News from the desk of Joan Maloof, Founder of the Old-Growth Forest Network jemaloof@gmail.com
Wednesday, December 21, 2011
Chapman Forest - Charles County, Old-Growth Forest Network selection
Early Sunday morning I made the long drive to Charles County, MD
to join a group going to Chapman Forest. It will be the perfect forest for the Old-Growth Forest Network. The walk was led by Rod Simmons and these are his notes: "Fifty-four of us from the Maryland Native Plant Society, Virginia Native Plant Society, Botanical Society of Washington, Mattawoman Watershed Society, Arlington Regional Master Naturalists, Alexandria TreeStewards, and others traversed the highland areas from the Glymont area to historic Mount Aventine above the deep ravines and bluffs that comprise the old-age section of Chapman Forest. We saw a remarkable diversity of vegetation, old-age trees, and spectacular scenery throughout, including some interior sections of Shell-Marl Ravine Forest. This section of the park is a fascinating and regionally unique meeting ground for plants with a primary range in the inner piedmont and mountains and those of the southern coastal plain.
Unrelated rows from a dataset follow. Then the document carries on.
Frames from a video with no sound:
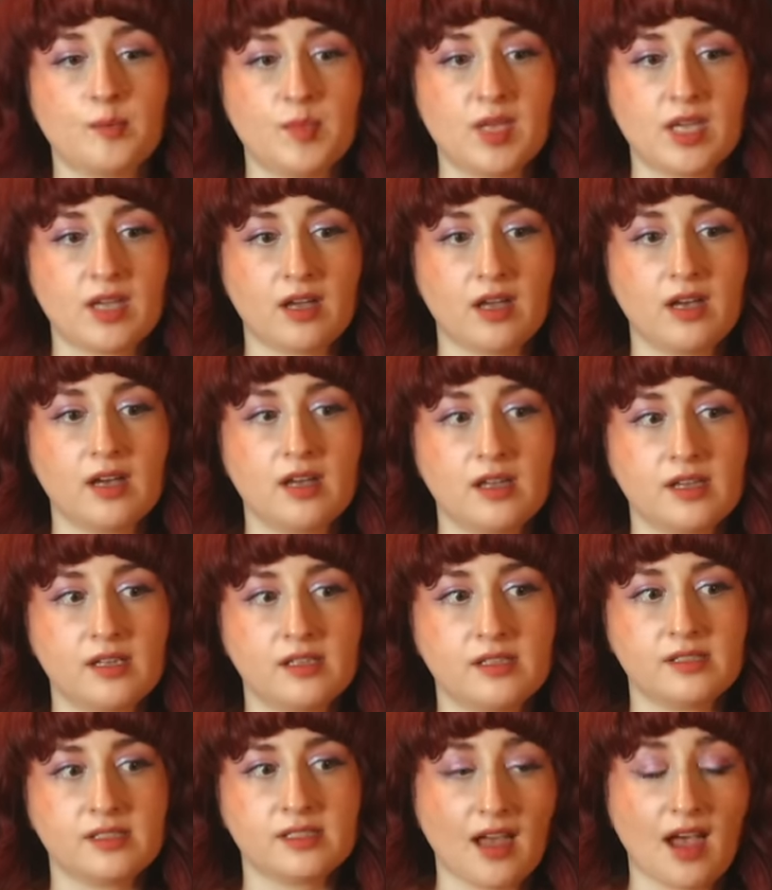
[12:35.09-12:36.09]

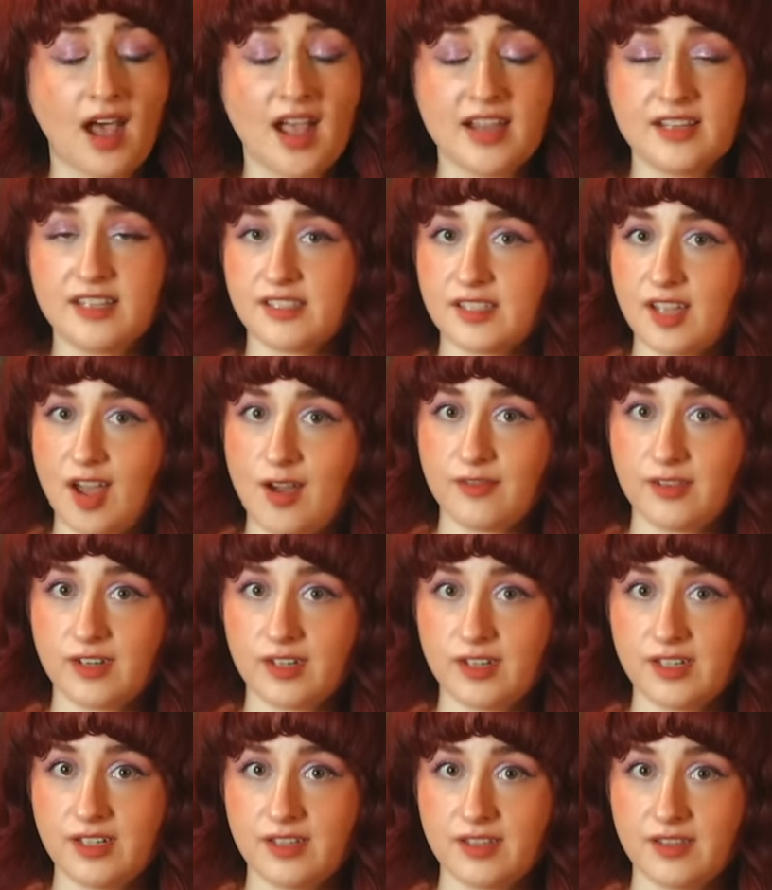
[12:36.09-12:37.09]
because I
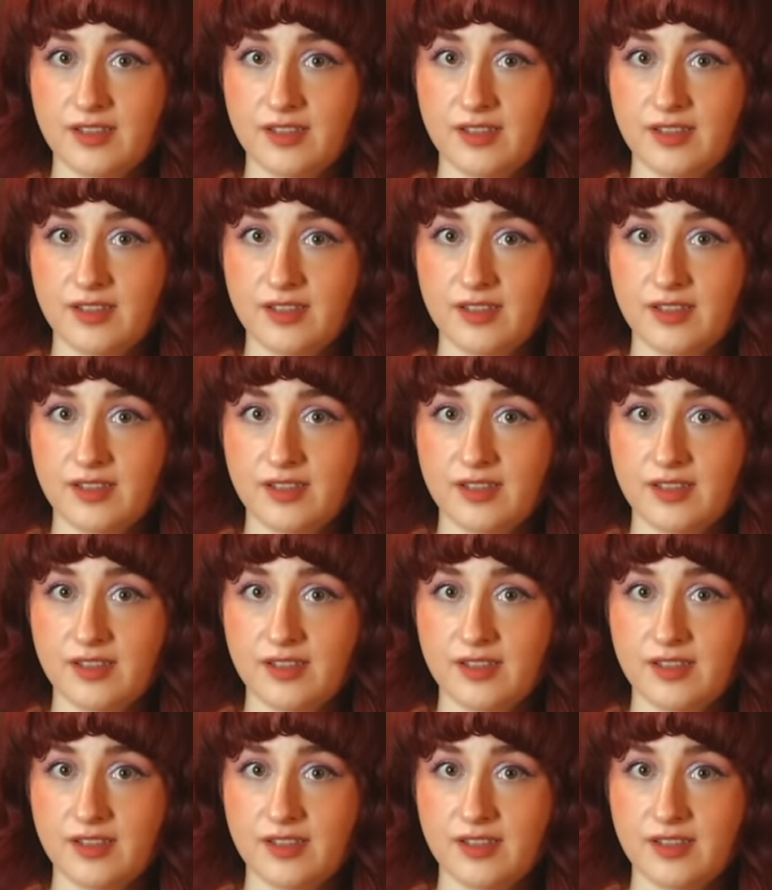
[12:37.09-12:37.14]
discovered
We began the walk through both the Chestnut Oak-Mountain Laurel evergreen and mixed oak-deciduous heath types of Oak-Heath Forest (USNVC: CEGL008521 and CEGL006299) on the gravel terrace near Chapman Landing Road, descended in elevation through sections of Mid-Atlantic Mesic Mixed Hardwood Forest (USNVC: CEGL006075), and traversed sections of old-age Shell-Marl Ravine Forest (Basic Mesic Hardwood Forest – USNVC: CEGL006055) that occur in the deep ravines, stream valleys, and rolling hills where calcareous and glauconitic marine sands and marl beds are exposed.